You can read the Institute’s analysis here: www.ij.org/MountHolly.
In “Analysis of the West End Redevelopment in the Township of Mount Holly,” IJ found that the September 2008 fiscal impact study by Richard B. Reading Associates relied on a number of assumptions that are out-of-line with current housing market, population and economic trends in Mount Holly. Specifically:
- The proposed townhomes could be worth roughly 30 percent less than originally predicted.
- The proposed rental units could be worth 50 percent less than originally predicted.
- There may be three times as many new schoolchildren as a result of the project, which could lead to an increase of education costs of as much as $1.4 million per year.
- Based on data from the Reading Associates report, the development will cost Mount Holly an additional $341,442 annually in community support.

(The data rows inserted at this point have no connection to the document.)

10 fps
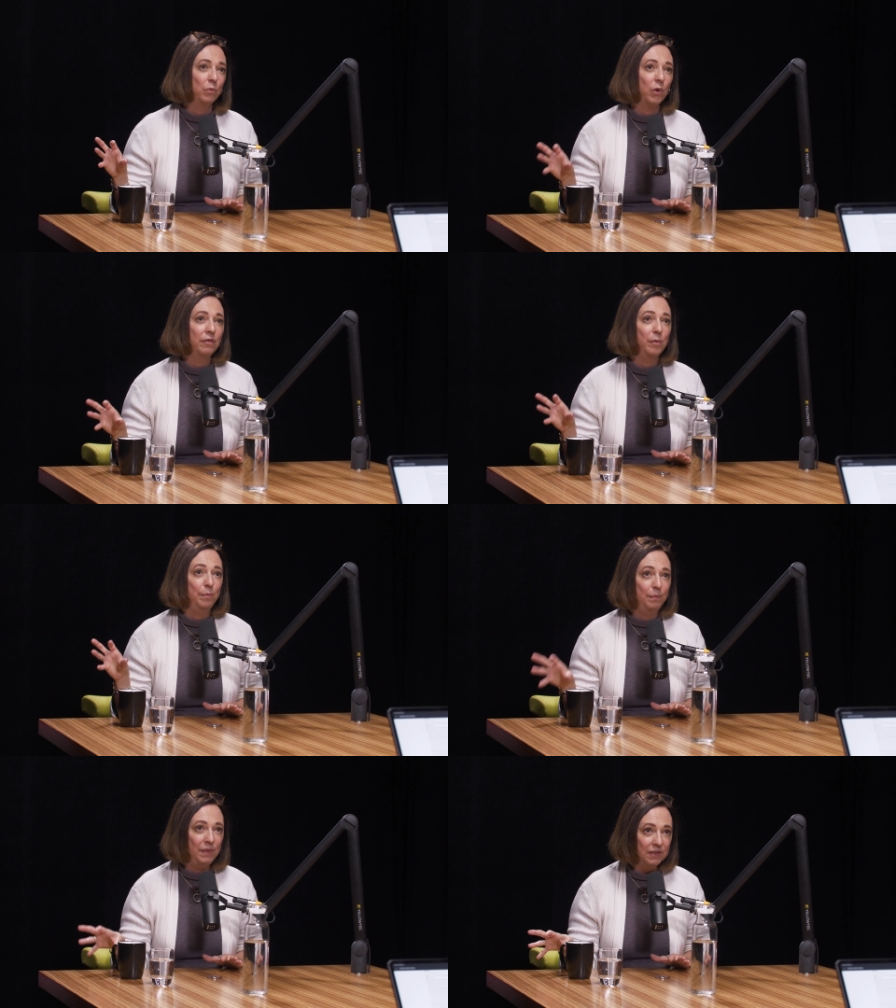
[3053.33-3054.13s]
more of a
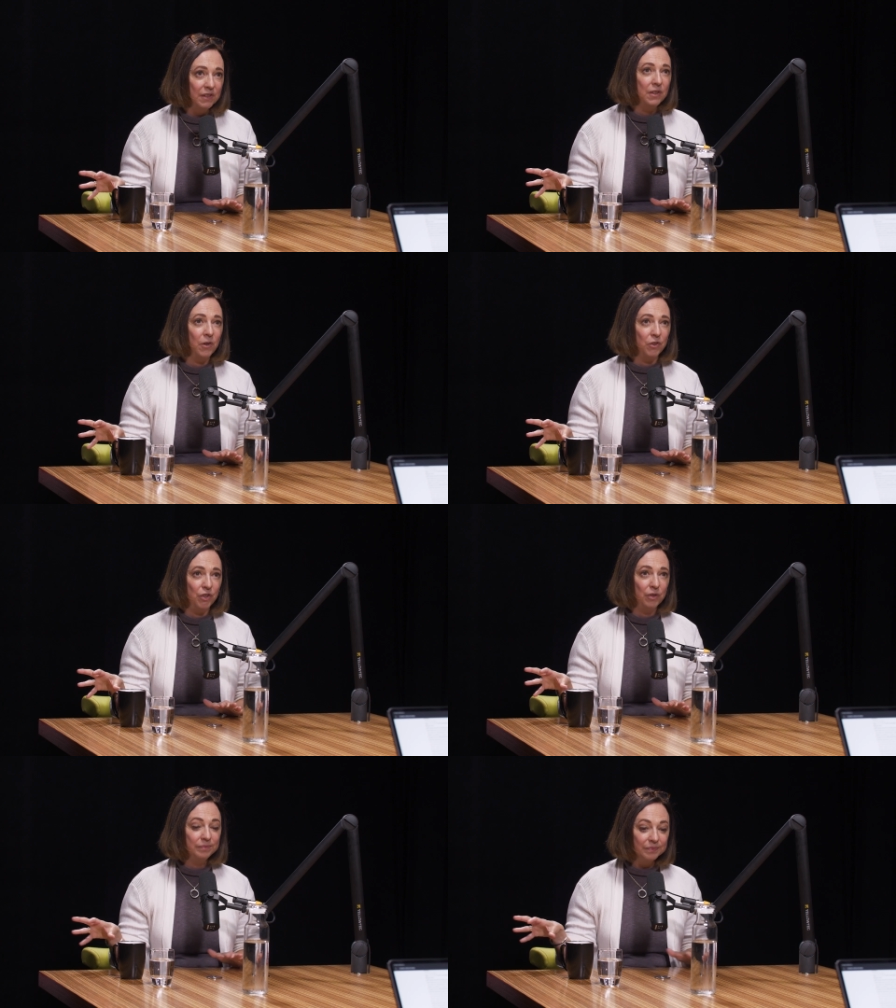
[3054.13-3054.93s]
business
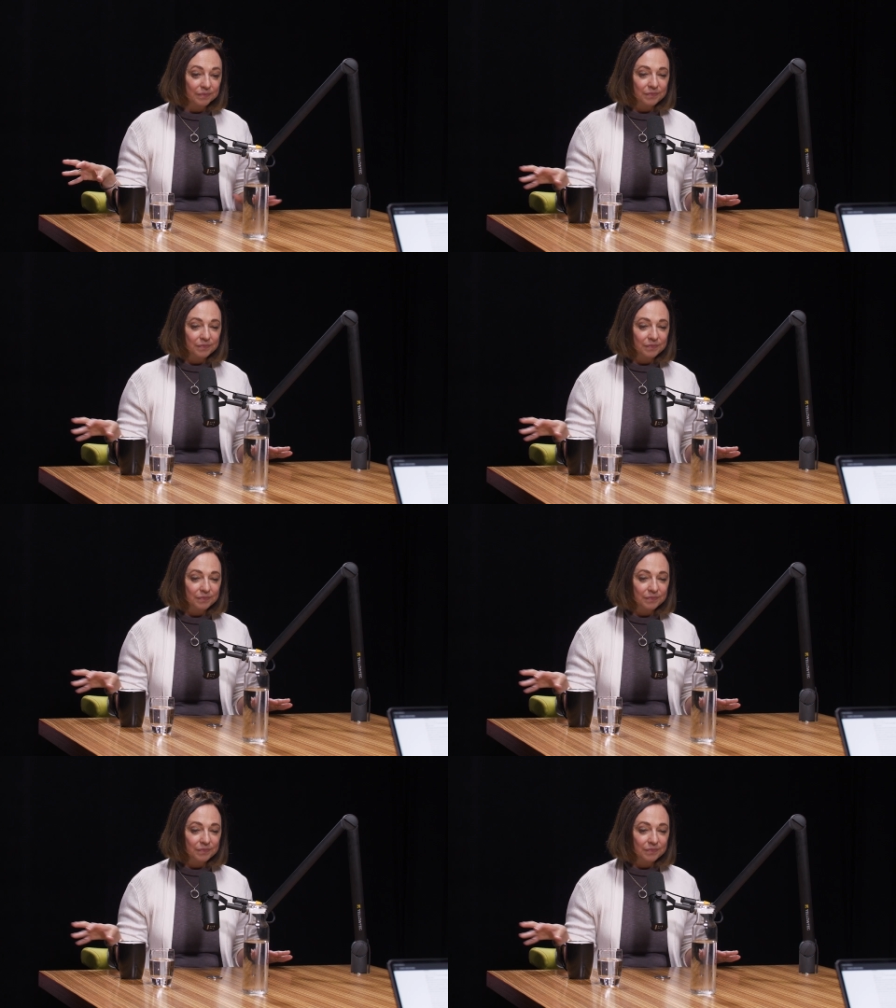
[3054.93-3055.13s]
culture.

- Combining these estimates results in a possible loss to Mount Holly Township of more than $1 million annually—about 10 percent of the township’s annual budget—rather than the predicted windfall.
- This report (and the Reading Associates study) assumes no negative changes in property values, no additional unanticipated costs, and full, continued payments from the developer. Given current housing and population trends in Mount Holly, there are reasons to doubt these assumptions. If any of them change, the project could cost the township even more on an annual basis.

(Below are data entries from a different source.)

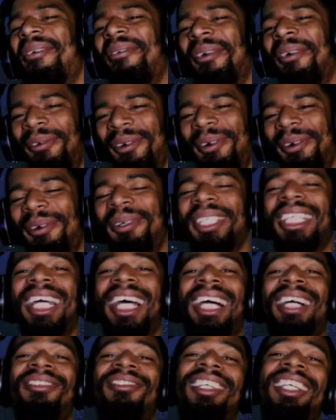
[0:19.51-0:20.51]
Before we
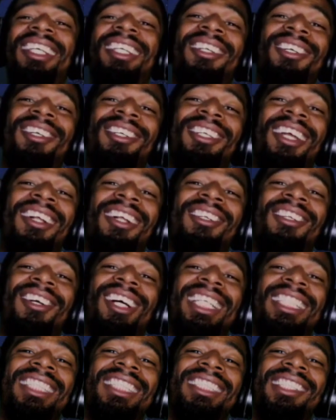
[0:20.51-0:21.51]
dive in, know y'all know
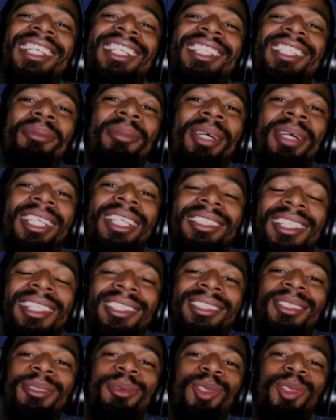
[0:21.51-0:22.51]
I need y'all to smash
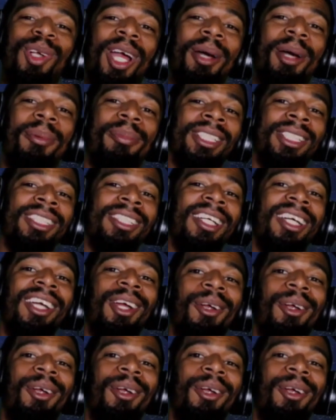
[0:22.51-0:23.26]
that subscribe button,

Last week, the Institute for Justice launched a billboard campaign protesting the township’s ongoing abuse of eminent domain. Four billboards are posted on highways surrounding Mount Holly, demanding an end to the township’s landgrab in the Gardens. JPGs of billboards can be downloaded at www.ij.org/MountHolly.

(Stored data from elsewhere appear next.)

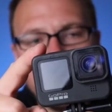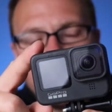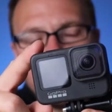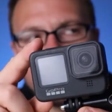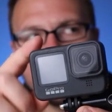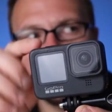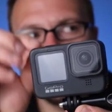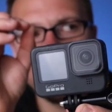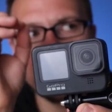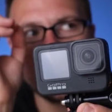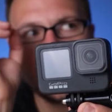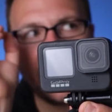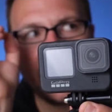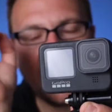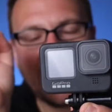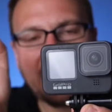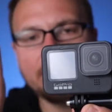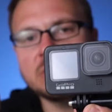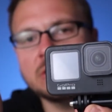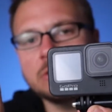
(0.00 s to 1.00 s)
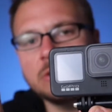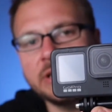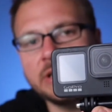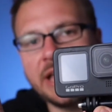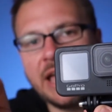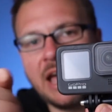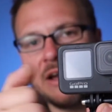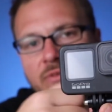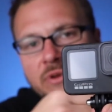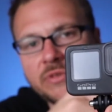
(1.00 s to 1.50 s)
for
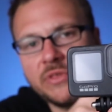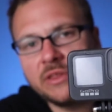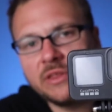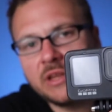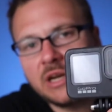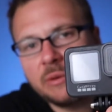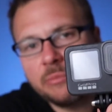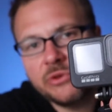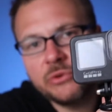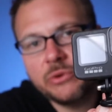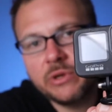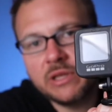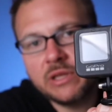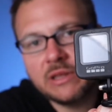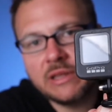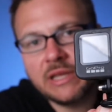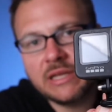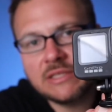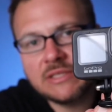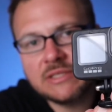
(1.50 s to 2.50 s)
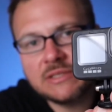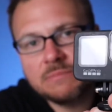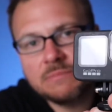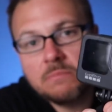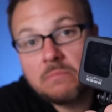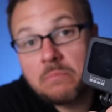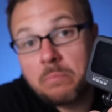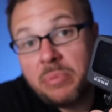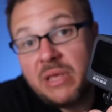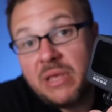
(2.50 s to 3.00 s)
absolutely everything that I'm doing that's
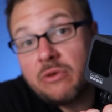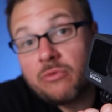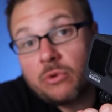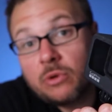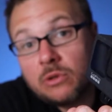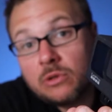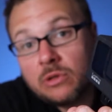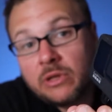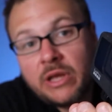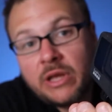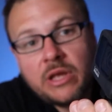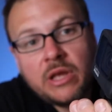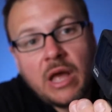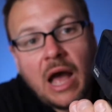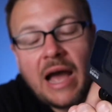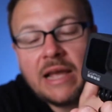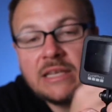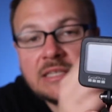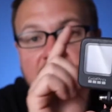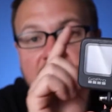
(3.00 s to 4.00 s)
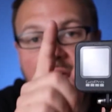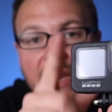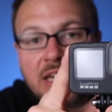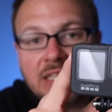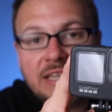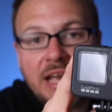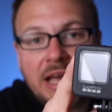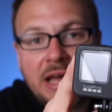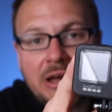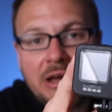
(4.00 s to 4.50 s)
B-roll. I set
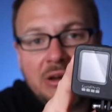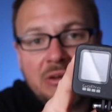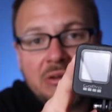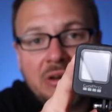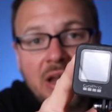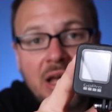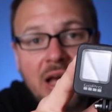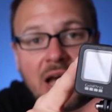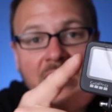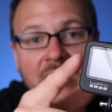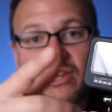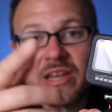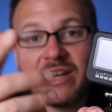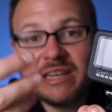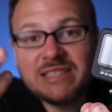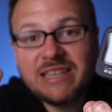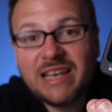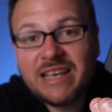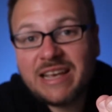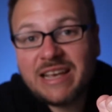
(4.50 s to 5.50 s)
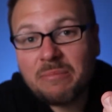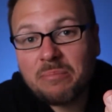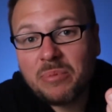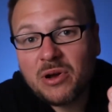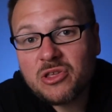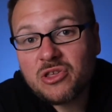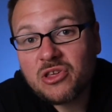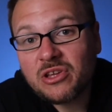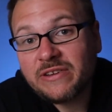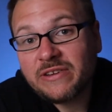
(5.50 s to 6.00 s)
it down, I let it take a
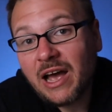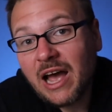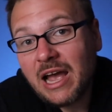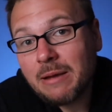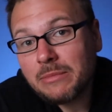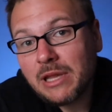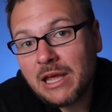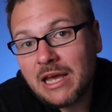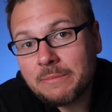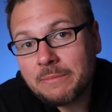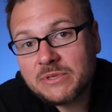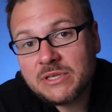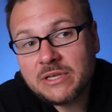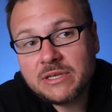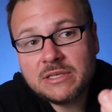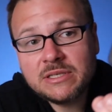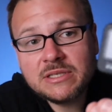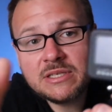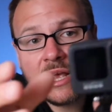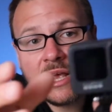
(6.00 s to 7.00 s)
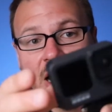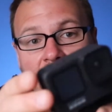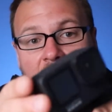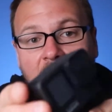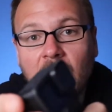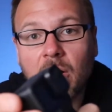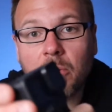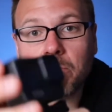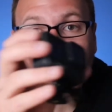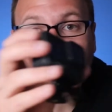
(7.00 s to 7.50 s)
bunch of time lapses,
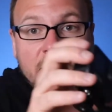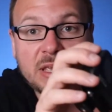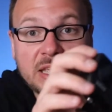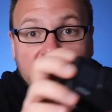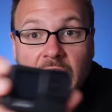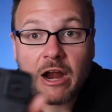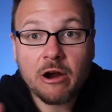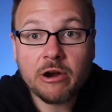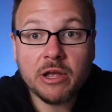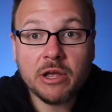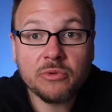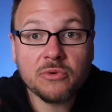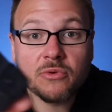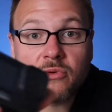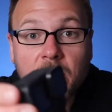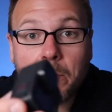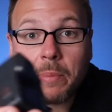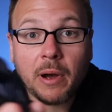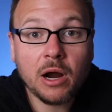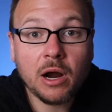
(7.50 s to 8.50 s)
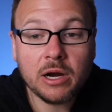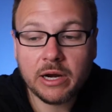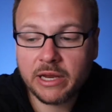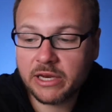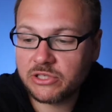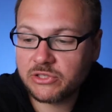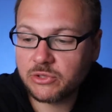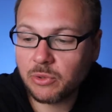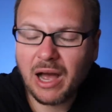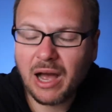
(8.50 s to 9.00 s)
I'll maybe carry it through the park
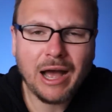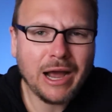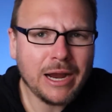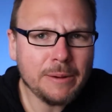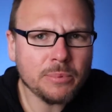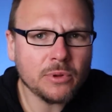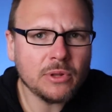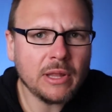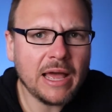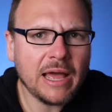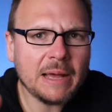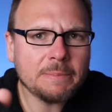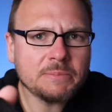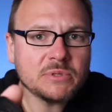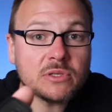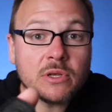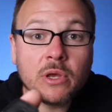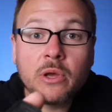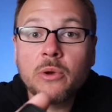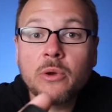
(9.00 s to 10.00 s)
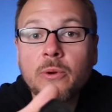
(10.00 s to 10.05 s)
and do a hyperlapse.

Mount Holly officials have been buying-up and tearing-down the Gardens over the past decade. The remaining homeowners have been made final offers on their homes by the township, amounting to half as much as comparable housing sells for just one block away. The homeowners would not be able to afford what they own now with what the township is offering, and would be forced to move from three-bedroom rowhouses that they own into cramped one-bedroom apartments.
According to the Institute’s report,
The original analysis did not address occupancy rates of the proposed units. As of the 2000 Census, the vacancy rate in the township was 8.1 percent….it seems likely the current vacancy rate is even higher due to the burst of the housing bubble in recent years. Even assuming a vacancy rate of 8.1 percent, 42 of the newly constructed units can be expected to remain empty after completion. Aside from the challenges of having high numbers of unoccupied housing in a community, this would impact the amount of money the township can expect to receive in property tax revenue.
“If Mayor Gibson is truly interested in the ‘betterment of the community,’ he should stop tearing apart what’s left of the Gardens and move the homeowners that remain into the new units,” said Christina Walsh, director of activism and coalitions at the Institute for Justice. “There will be more than enough housing to accommodate demand, especially considering that the new development would double the amount of housing that previously existed in the Gardens, and as many as 42 of the new units could be unoccupied.”
“Given what the township has done to people like Leona Wright, a 92-year-old widow who has lived in the Gardens since 1974, and Nancy Lopez, who on her own raised five children here and often worked two jobs, the only remaining alternative is to provide them with a unit in the new development. Anything less than that is unacceptable and the Institute for Justice will continue to fight for their rights.”